● **Task directions**:
Skip every picture while you write out the records below, from the first line through the one that contains "[00:07:26.38]", both ends kept.

┌─ Raw data

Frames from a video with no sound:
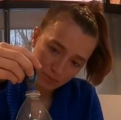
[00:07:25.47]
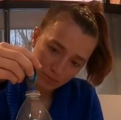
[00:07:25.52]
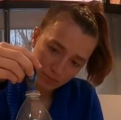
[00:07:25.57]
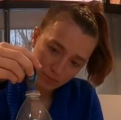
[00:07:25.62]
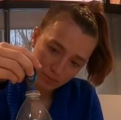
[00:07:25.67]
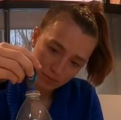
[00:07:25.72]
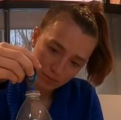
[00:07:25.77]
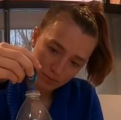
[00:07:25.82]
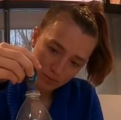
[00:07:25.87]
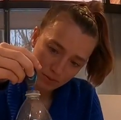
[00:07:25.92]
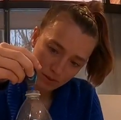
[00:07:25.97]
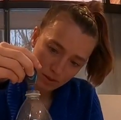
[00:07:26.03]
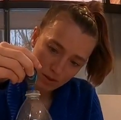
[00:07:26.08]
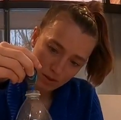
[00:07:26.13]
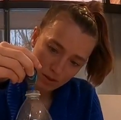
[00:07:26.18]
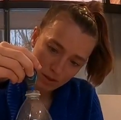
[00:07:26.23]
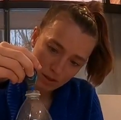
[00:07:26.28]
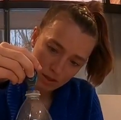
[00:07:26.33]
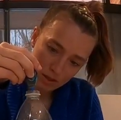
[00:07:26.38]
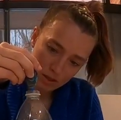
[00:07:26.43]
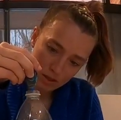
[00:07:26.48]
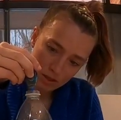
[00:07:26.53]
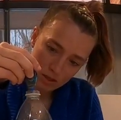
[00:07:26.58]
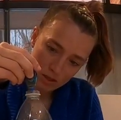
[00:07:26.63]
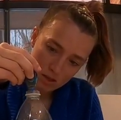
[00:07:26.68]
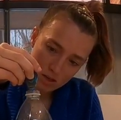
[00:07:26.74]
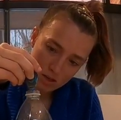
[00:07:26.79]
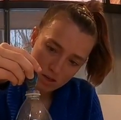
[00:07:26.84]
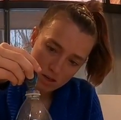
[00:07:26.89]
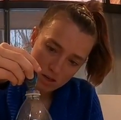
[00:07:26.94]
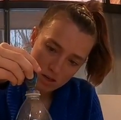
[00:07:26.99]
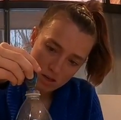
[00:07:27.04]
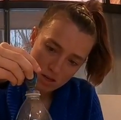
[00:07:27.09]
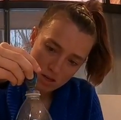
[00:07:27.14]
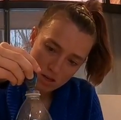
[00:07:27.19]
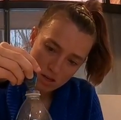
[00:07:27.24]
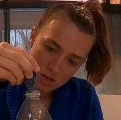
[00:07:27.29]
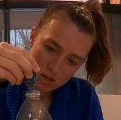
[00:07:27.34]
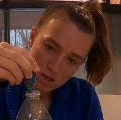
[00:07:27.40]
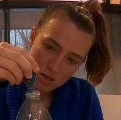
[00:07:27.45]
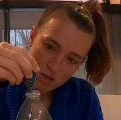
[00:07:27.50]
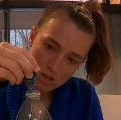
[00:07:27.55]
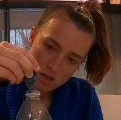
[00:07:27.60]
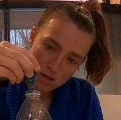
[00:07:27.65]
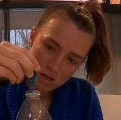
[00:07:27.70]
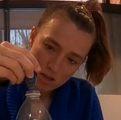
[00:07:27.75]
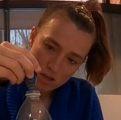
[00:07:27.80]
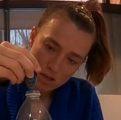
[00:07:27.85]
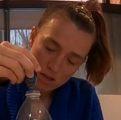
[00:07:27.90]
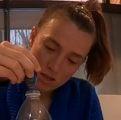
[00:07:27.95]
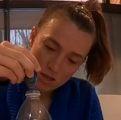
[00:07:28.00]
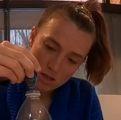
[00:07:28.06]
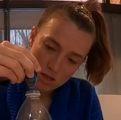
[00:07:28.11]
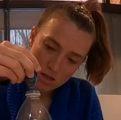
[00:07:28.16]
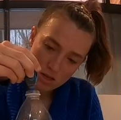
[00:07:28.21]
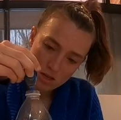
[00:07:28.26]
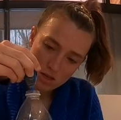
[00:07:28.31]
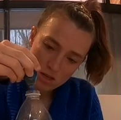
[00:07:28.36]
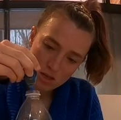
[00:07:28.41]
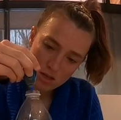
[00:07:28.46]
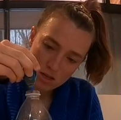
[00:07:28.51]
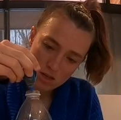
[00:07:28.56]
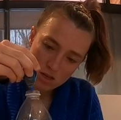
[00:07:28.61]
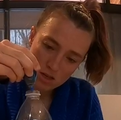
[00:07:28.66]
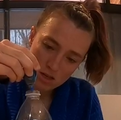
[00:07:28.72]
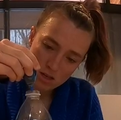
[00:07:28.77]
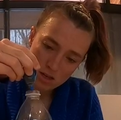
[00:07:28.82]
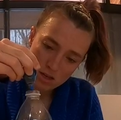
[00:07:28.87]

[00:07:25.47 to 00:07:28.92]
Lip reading: (silence)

└─

● **Response**:
Frames from a video with no sound:
[00:07:25.47]
[00:07:25.52]
[00:07:25.57]
[00:07:25.62]
[00:07:25.67]
[00:07:25.72]
[00:07:25.77]
[00:07:25.82]
[00:07:25.87]
[00:07:25.92]
[00:07:25.97]
[00:07:26.03]
[00:07:26.08]
[00:07:26.13]
[00:07:26.18]
[00:07:26.23]
[00:07:26.28]
[00:07:26.33]
[00:07:26.38]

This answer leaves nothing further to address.